Modalités de mises en oeuvre de la compensation fiscale par le comptable public
La compensation est un mécanisme par lequel s'éteignent simultanément deux obligations existant réciproquement entre deux personnes. En dispensant chacune des parties d'un versement de fonds, elle réalise un apurement simultané, total ou partiel, de créances croisées, le débiteur de l'une étant créancier de l'autre et réciproquement.
L'article 64 de la loi de Finances rectificative pour 2008, codifié sous l'article L257 B du Livre des procédures fiscales, permet désormais au comptable public d'affecter au paiement des impôts, droits, taxes, pénalités ou intérêts de retard dus par un redevable, les remboursements, dégrèvements ou restitutions d'impôts, droits, taxes, pénalités ou intérêts de retard constitués au bénéfice de celui-ci. Cette compensation est purement fiscale, c'est-à-dire que seuls les produits fiscaux sont concernés à l'exclusion des amendes pénales, produits divers, redevances domaniales, droits de douanes etc.
En outre, cette compensation ne peut pas être opposée par le redevable pour se dispenser d'acquitter une dette fiscale. Toutefois, ce redevable peut solliciter du comptable qu'il effectue une telle compensation pour apurer des restes à recouvrer.
Dans une instruction du 17 septembre 2009 (BOI n°13 C-3-09), l'administration fiscale précise que cette compensation ne saurait s'appliquer aux procédures d'apurement collectif du passif, mais qu'elle peut, en revanche, intervenir avant l'ouverture d'une procédure collective, dès lors que la créance n'a pas été déclarée (dans le cas contraire, elle ne serait plus exigible) ou après l'ouverture de la procédure collective dès lors que la demande de paiement de la créance détenue sur le Trésor est postérieure au jugement, comme la créance fiscale.
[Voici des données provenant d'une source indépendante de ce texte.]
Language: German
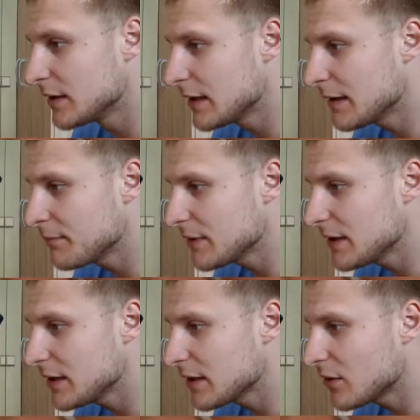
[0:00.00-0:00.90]
Hab
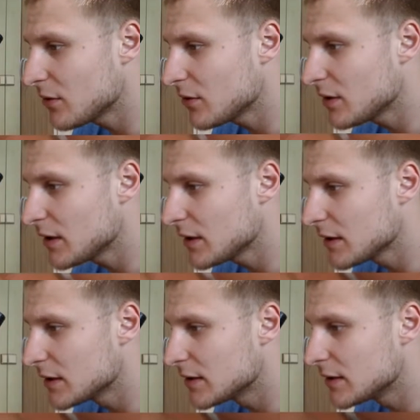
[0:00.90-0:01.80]
ich auch noch nicht.
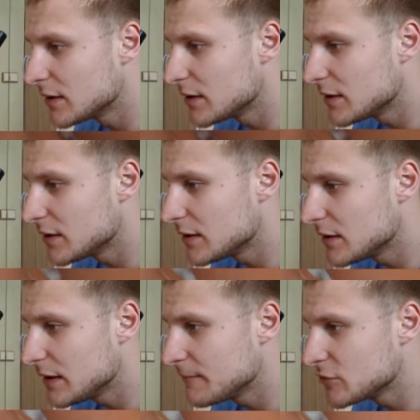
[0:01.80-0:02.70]

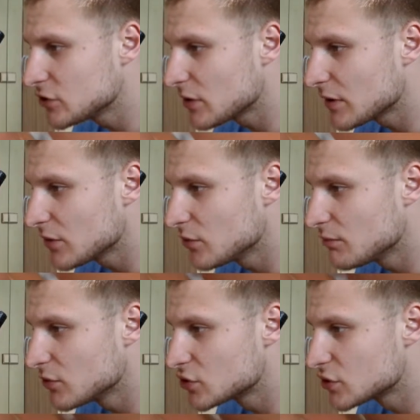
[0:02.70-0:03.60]
Lebensstreuer,
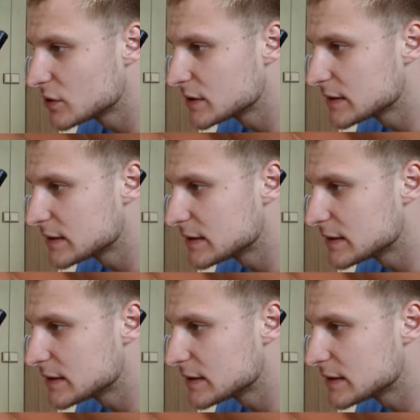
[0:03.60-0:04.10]
Hypnoschuss.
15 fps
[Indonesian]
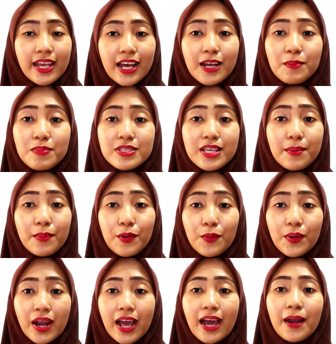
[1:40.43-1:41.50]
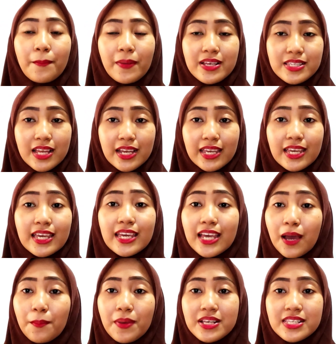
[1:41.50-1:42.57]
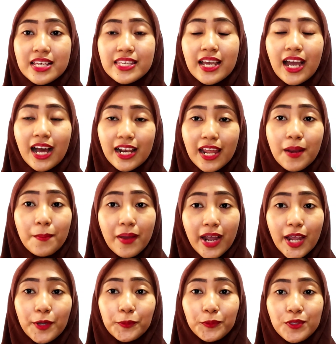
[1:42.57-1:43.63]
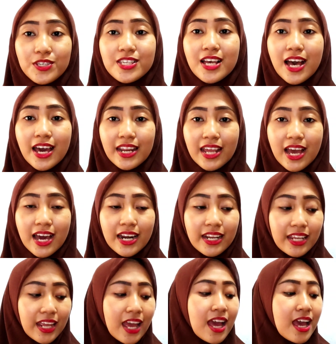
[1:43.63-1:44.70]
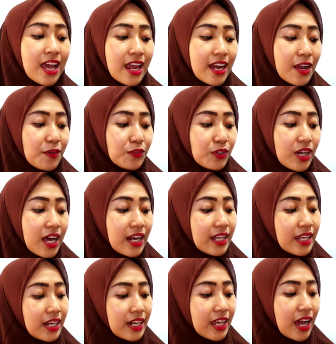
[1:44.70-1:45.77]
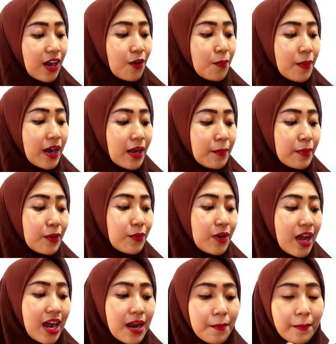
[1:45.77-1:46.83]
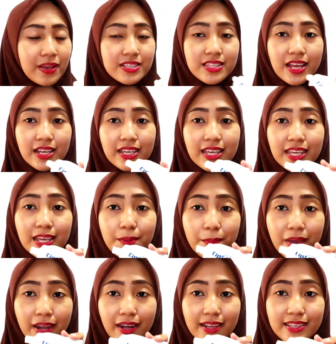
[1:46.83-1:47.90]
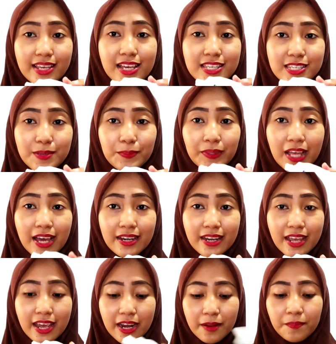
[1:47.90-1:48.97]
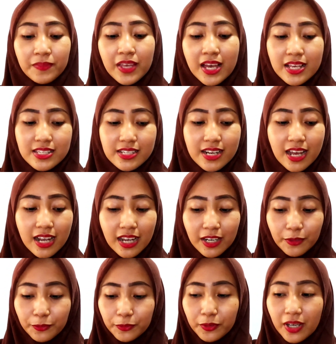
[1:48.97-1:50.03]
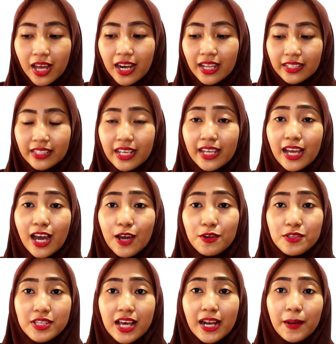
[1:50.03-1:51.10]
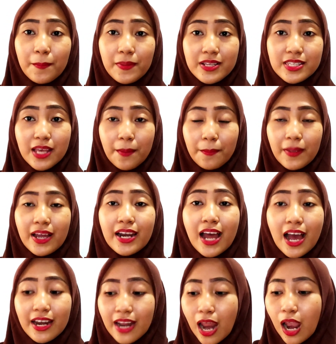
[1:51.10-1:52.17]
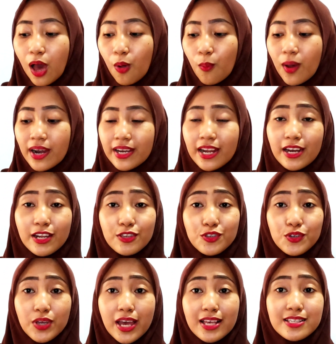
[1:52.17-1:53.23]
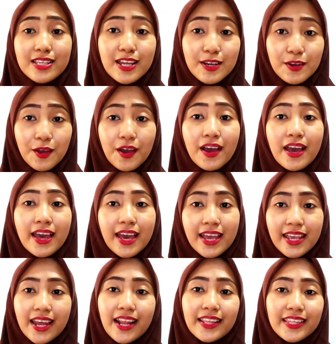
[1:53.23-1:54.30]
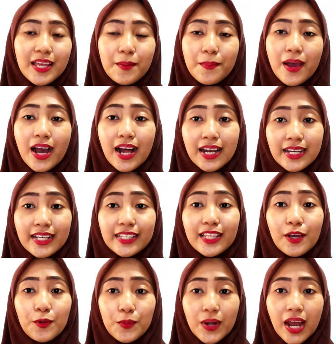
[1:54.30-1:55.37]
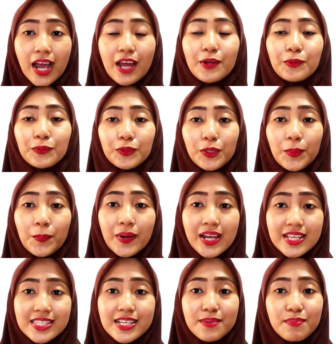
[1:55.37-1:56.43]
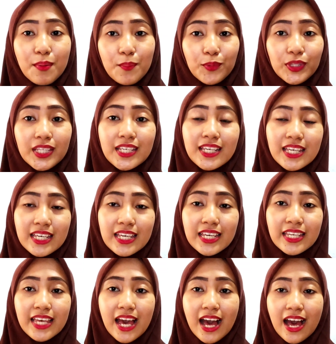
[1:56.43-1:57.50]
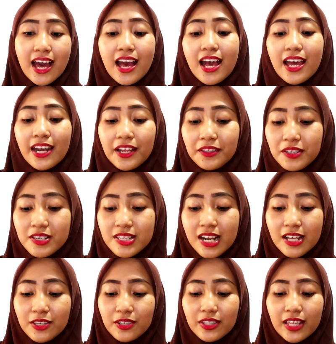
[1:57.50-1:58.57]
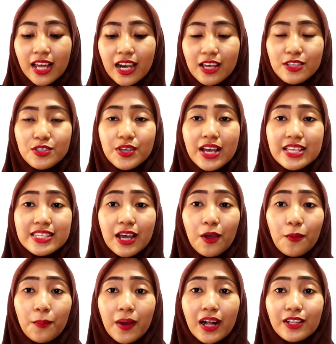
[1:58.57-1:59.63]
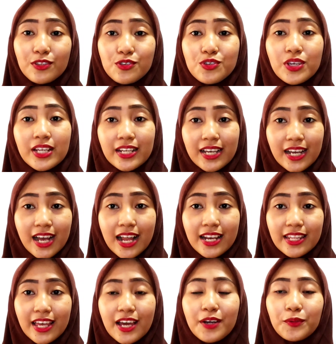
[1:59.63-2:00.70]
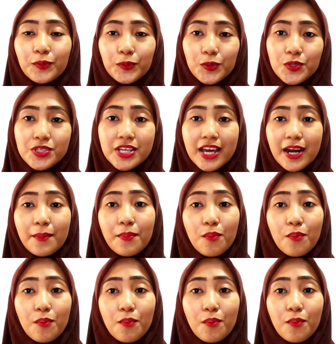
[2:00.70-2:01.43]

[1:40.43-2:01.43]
Kalian bisa menggunakan pasta gigi yang biasanya kalian pakai untuk sehari-hari. Nah untuk kali ini aku bakal menggunakan pasta gigi mereknya Ciptaden. Sedangkan untuk alatnya yang harus kalian persiapkan adalah wadah dan juga sendok yang nantinya bakalan kita gunakan untuk meracik pemutih giginya. Nah terus selanjutnya langsung aja aku bakal tunjukin ke kalian untuk cara cara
Concernant la procédure, lorsqu'il exerce la compensation, le comptable doit notifier au redevable un avis lui précisant la nature et le montant du remboursement affecté au paiement de la créance. Le redevable peut alors contester la mise en oeuvre de cette compensation dans les 2 mois de la réception de l'avis de compensation suivant la procédure des oppositions aux actes de poursuite. En revanche, l'avis de compensation ne peut faire l'objet d'une contestation sur sa forme devant le juge de l'exécution.